Только у меня после известной картины и стихов Некрасова никогда не возникла бы мысль о такой песне и таком образе бурлаков?
А закончу записью Островского про Кострому. Город сильно пострадал от пожара, много домов сгинули. И по приезде Александру Николаевичу он совсем не приглянулся. Но на следующий день они по спутником вновь пошли смотреть город.
Вот честно могу признаться - велика цитата, только я никак не могла найти места, где остановиться.
Наслаждайтесь. Помните и любите нашего замечательного соотечественника. С юбилеем, Александр Николаевич!

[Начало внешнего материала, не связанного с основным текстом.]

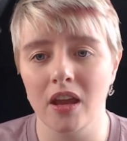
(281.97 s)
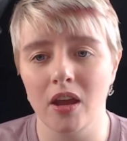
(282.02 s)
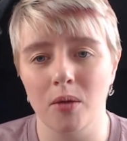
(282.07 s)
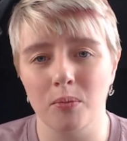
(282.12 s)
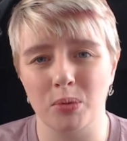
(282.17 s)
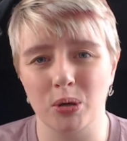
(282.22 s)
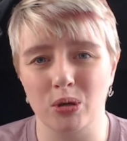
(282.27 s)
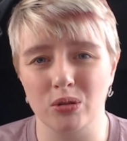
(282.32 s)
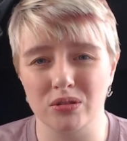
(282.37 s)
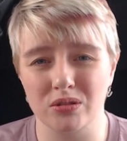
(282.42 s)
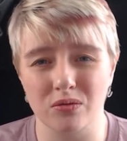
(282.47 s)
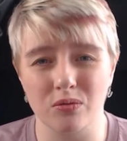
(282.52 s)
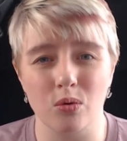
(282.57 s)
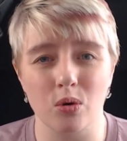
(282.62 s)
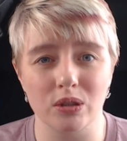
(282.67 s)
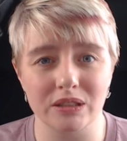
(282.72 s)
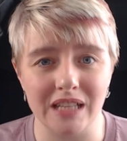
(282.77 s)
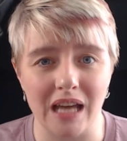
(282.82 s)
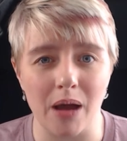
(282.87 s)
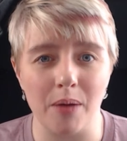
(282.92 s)
because of
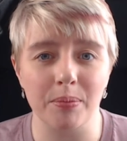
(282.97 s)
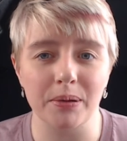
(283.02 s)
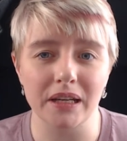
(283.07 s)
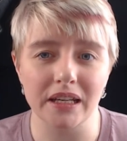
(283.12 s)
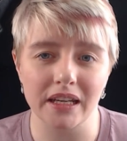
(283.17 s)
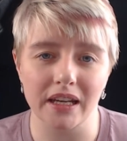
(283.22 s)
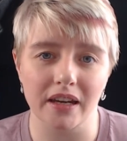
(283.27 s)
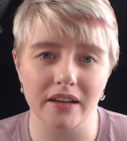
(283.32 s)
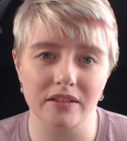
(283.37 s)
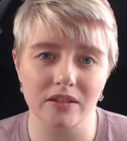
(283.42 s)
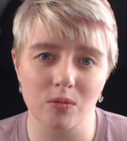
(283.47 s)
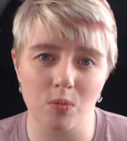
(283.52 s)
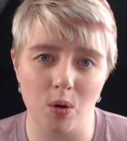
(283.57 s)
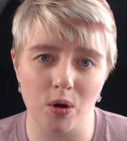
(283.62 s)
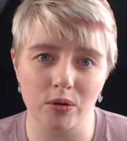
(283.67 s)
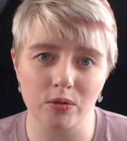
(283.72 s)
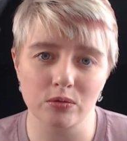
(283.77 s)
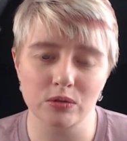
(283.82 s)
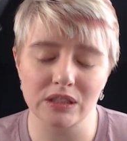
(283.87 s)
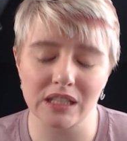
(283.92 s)
what's happening in the
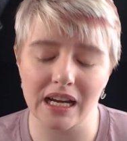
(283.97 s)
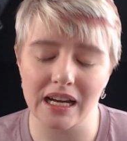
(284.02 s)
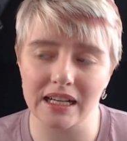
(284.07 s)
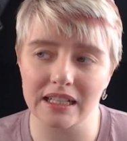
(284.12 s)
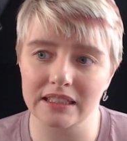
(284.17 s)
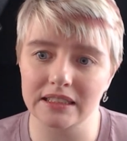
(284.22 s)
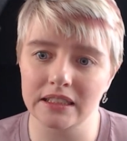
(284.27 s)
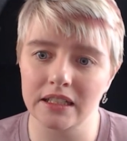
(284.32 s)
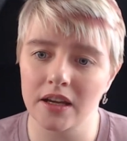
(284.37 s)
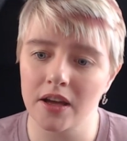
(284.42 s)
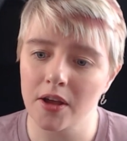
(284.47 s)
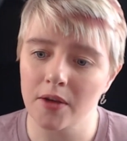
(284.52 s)
world, and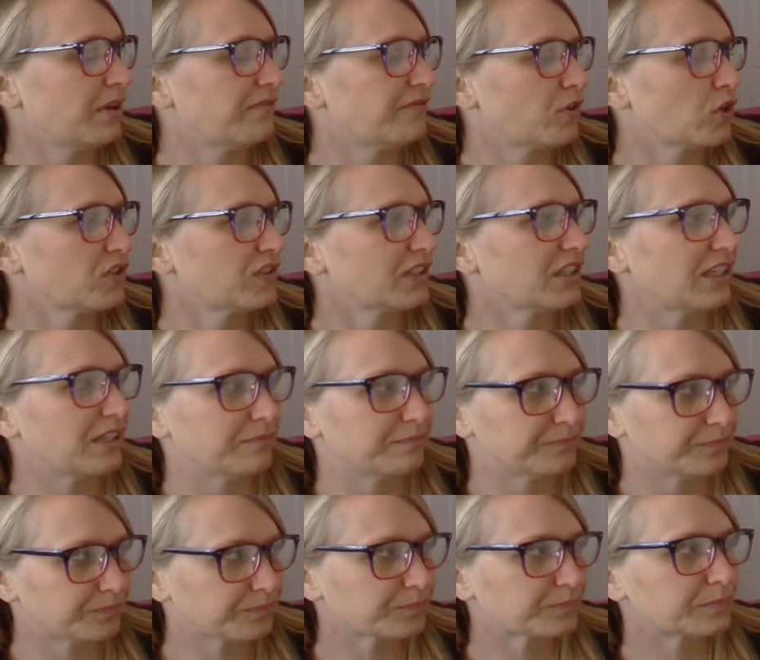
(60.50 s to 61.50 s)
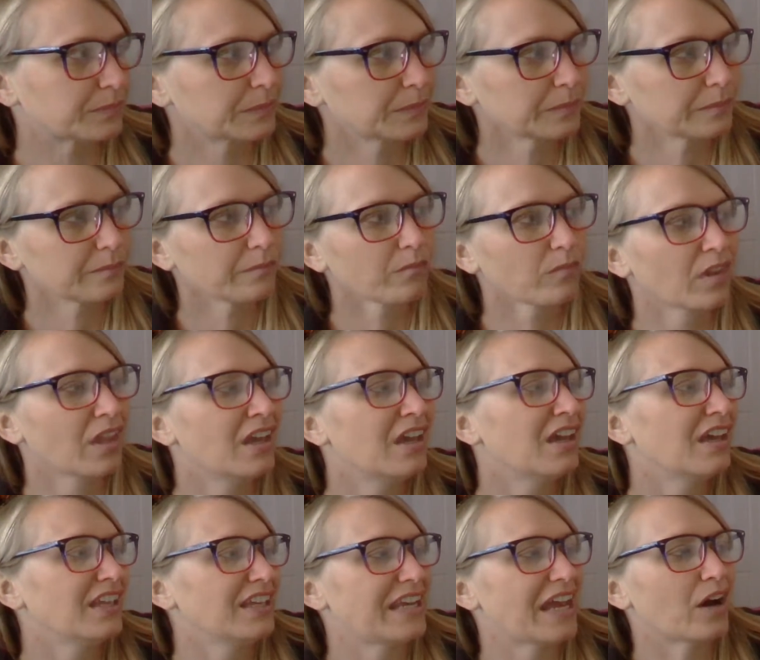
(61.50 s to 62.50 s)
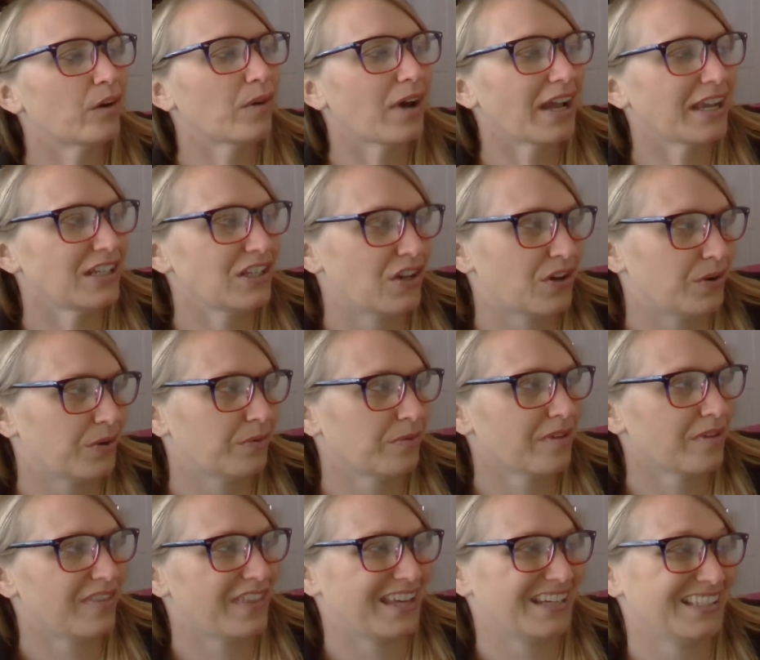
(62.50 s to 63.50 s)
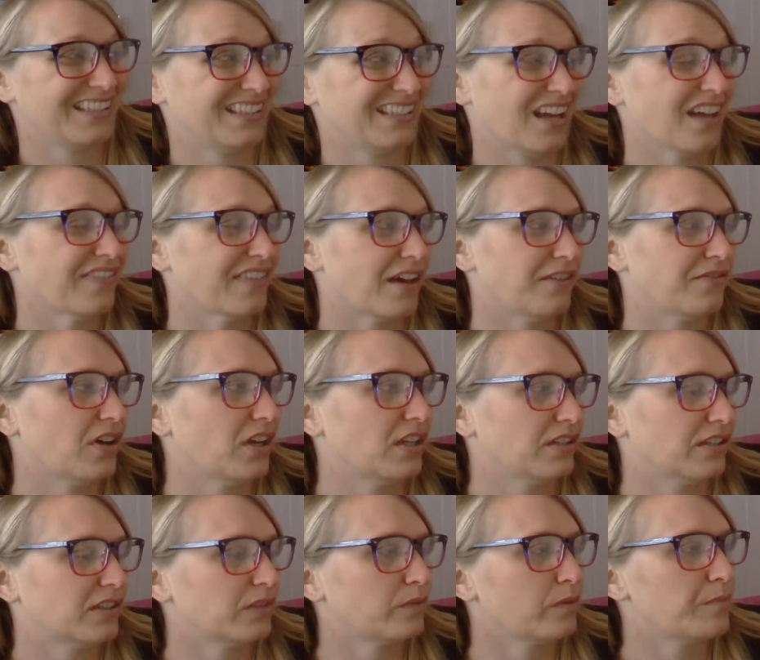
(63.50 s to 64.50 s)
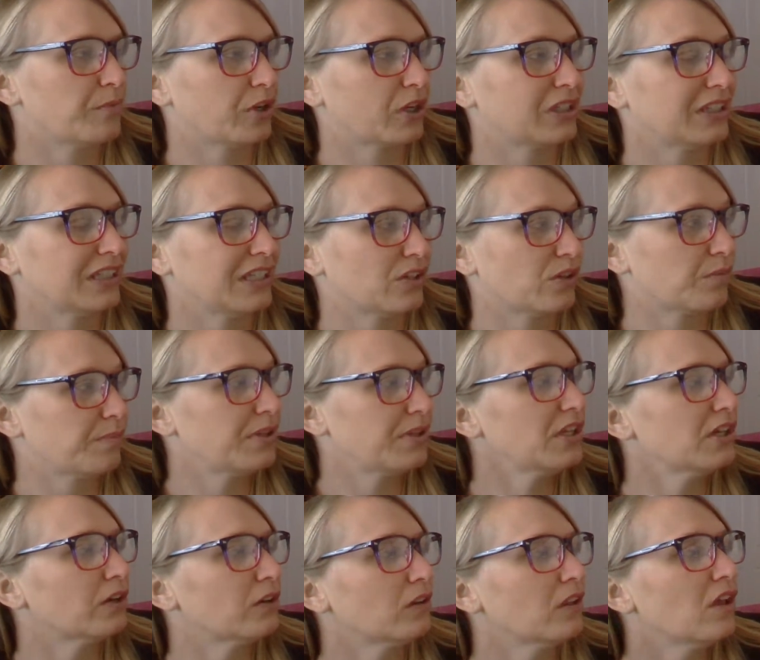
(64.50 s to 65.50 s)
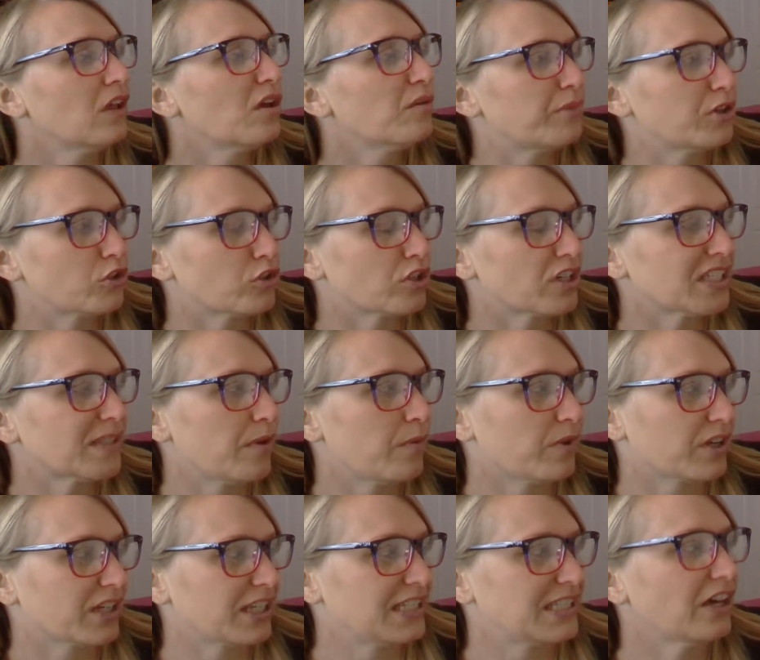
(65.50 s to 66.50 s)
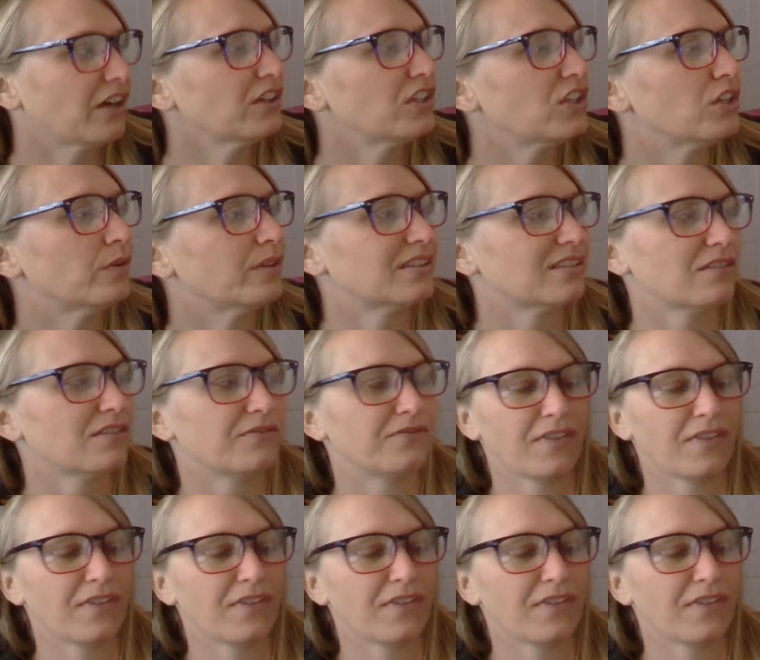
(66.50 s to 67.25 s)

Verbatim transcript: but first clean. Now, I know that it's not fun to sweep or clean or peel, but trust me when I tell you it's the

"Пошли мелкими улицами и вдруг вышли в какую-то чудную улицу. Что-то волшебное открылось нам. Николай так и ахнул. По улице между тенистыми садами расположены серенькие домики довольно большие, с колоннами, вроде деревенских помещичьих. Огромные березы обнимают их с обеих сторон своими длинными ветвями и выдаются далеко на улицу. Все тихо, патриархально, тенисто. На немощеной улице играют ребятишки, кошка крадется по забору за воробьями. Заходящее солнце со своими малиновыми лучами забралось в это мирное убежище и дорисовало его окончательно. Николай от полноты души выразился, что это так картинно, что кроме как на картинке нигде и не встретишь. Пошли по этой улице дальше и вышли к какой-то церкви на горе, подле благородного пансиона. Тут я, признаюсь, удержаться от слез был не в состоянии, да и едва ли из вас кто-нибудь, друзья мои, удержался бы. Описывать этого вида нельзя. Да чуть ли не это и вызвало слезы из глаз моих. Тут все: все краски, все звуки, все слова. А заставьте такого художника, как природу, все эти средства употребить на малом пространстве, посмотрите, что он сделает. Тут небо от самого яркого блеску солнечного заката перешло через все оттенки, до самой загадочной синевы, тут Волга отразила все это небо, да еще прибавила своих красок, своих блесток, да еще как ловкий купец ухватишь {Так в рукописи} за конец какое-нибудь фиолетовое облако и растянешь его версты на две и опять свернешь в кучу и ухватишь какую нибудь синеву с золотыми блестками. Облака, растрепанные самым изящным образом, столпились на запад посмотреть, как заходит солнце, и оно уделило им на прощанье часть своего блеску. А диким гусям стало завидно, и они самым правильным строем, вытянувшись поодиночке углом, с вожаком в голове, потянулись на запад; вот они поровнялись с солнцем, их крылья блеснули ослепительным светом, и они с радостным криком полетели на север. Мы стоим на крутейшей горе, под ногами у нас Волга, и по ней взад и вперед идут суда то на парусах, то бурлаками, и одна очаровательная песня преследует нас неотразимо. Вот подходит расшива, и издали чуть слышны очаровательные звуки; все ближе и ближе, песнь растет и полилась, наконец, во весь голос, потом мало-помалу начала стихать, а между тем уж подходит другая расшива и разрастается та же песня. И так нет конца этой песне".
Почему-то мне кажется, что такого Островского вы, пожалуй, и не знали.